Gramática vadia
Circunstâncias
minhas concatenam-se de quando em vez de modo tal, que me surpreendo vogando
em, ou por, uma espécie de extratempo da lei da gravidade liberto. Não é
fenómeno feio nem bonito – é só o que é: tropelias da serotonina na noz cerebral
que trago enroscada no estojo do casco craniano.
Desta
feita, achei-me em trânsito pedestre por ruas de uma Cidade de cuja existência
eu não dispunha já de provas incontestáveis. Era de manhã ou de noite? Para
melhor literatura, é preferível dizer que não sei. Era o que era: da jornada e
do périplo, a própria cronologia mistificada pela autoridade da solidão que se
me agarrava à roupa como um cheiro cego.
A
vendedeira de tremoços & pevides estava já abancada ao lado dextro da
velhíssima catedral onde dizem que fui baptizado, logo eu, filho que fui de
pais ateus que, fazendo-me baptizar, cortavam ao regime quaisquer suspeições de
heresia foice-e-martelo. Caixotes de livros em segunda-mão liam já também o
chão do quiosque: voluminhos ingénuos que li no século último de um milénio que
não volta.
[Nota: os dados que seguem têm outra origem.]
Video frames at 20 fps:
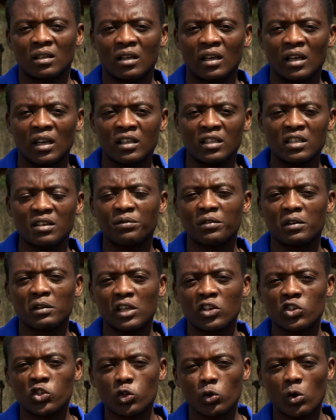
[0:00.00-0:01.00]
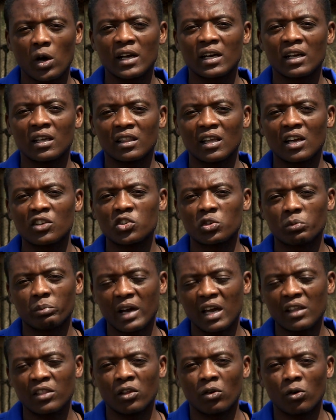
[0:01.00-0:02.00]
and even ensuring that you
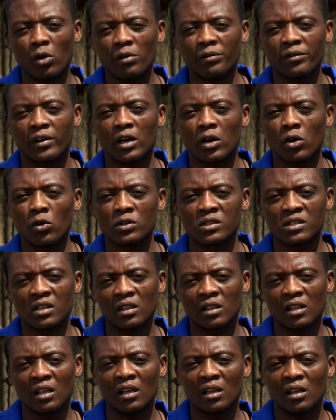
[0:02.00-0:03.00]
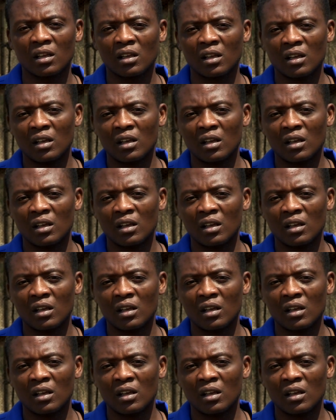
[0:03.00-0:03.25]
buy the overalls and theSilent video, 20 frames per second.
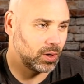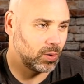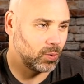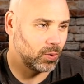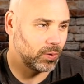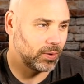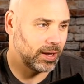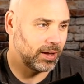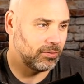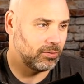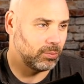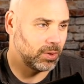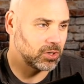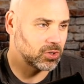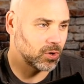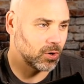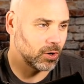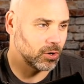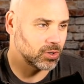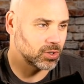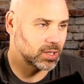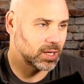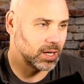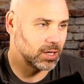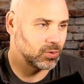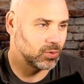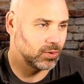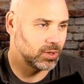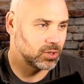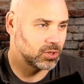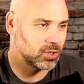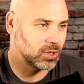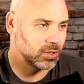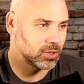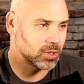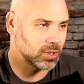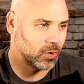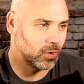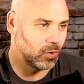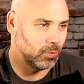We will have a much harder schedule this year,
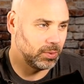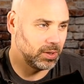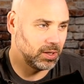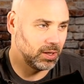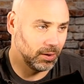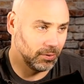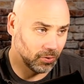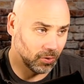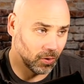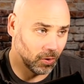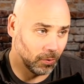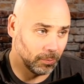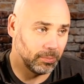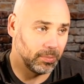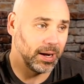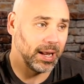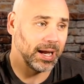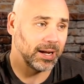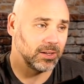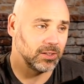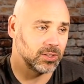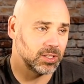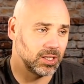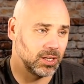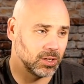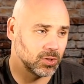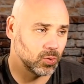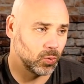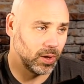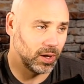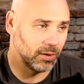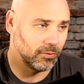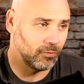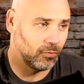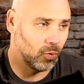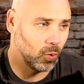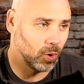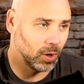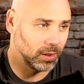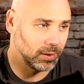so it will be difficult, but I can see us winning
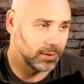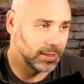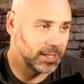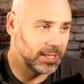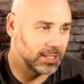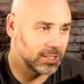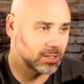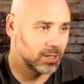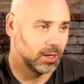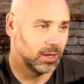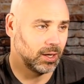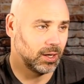4 at least.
Além, era o estúdio fotográfico em cuja montra de há quarenta anos
os donos expuseram, acreditai-me, a fotografia do cadáver do próprio filho,
vítima de uma das primeiras doses mortais de heroína das primícias pós-25 de
Abril. Fizeram-no como alerta pungentíssimo aos outros pais & mães da
Cidade. Resultou pouquíssimo.
Vielas
esconsas e húmidas como porões de caravelas aceitaram-me os passos. A
fragrância a mijo de gato chegava a ser comovente, fazendo-me arder de lágrimas
piscas os olhos pitosgas. Fantasmas prostibulares em forma de mulheres
septuagenárias fumavam em assentamento no degrau de pedra das portas anãs de
janêlo como nas fotografias do Gageiro. Uma frutaria salvava de cor &
perfume o instante. Com um surdo e muito simples bater de asas, alcandorei-me à
varanda do Rio, esse todo & mesmo que há oitenta mil anos os meus Irmãos
nadaram, sem mazelas, sem medo e sem futuro, vestidos tão-só de uma nudez desprovida
de pecado.
Dizem
que naquele hotel dormiu uma noite o imperador do Japão. Ainda não confirmei a
validade de tal asserção. É, de gloriosa arquitectura, o velho e formoso
Astória, cujo A desenha e ensina em
grande estilo, a bronze na parede, o número da porta: 21. Passei, como tudo
passa.
Acre
e capitosa, uma fumarada de sardinhas no carvão instaurava a neblina de Londres
entre o Bragança e o Oslo, mais precisamente no largo que liga o Café Angola ao
meu livro de 2008, uma estapafurdice paginada a que chamei Terminação do Anjo e que felizmente ninguém comprou e muito menos
leu.
Por
essas mediações, fui tomado pela incerteza. Salvei-me caçando o primeiro
autocarro. Tive de comprar dois bilhetes: um para o coração, para a cabeça
outro. A memória viajou de borla.
Desci
na paragem do viaduto que gemina a fonte luminosa ao bairro cuja hierarquia
onomástica tombou de marechal a general: Carmona para Norton de Matos. O corpo
pediu-me cafeína e engaço prensado. Satisfi-lo a preceito. Rodando o cálice nos
três dedos do lápis, eu já então me apercebera de apenas poder existir dentro
da crónica. Não opus resistência a tal gramática.
Aqui
estou. Não sei é onde. Muito menos quando.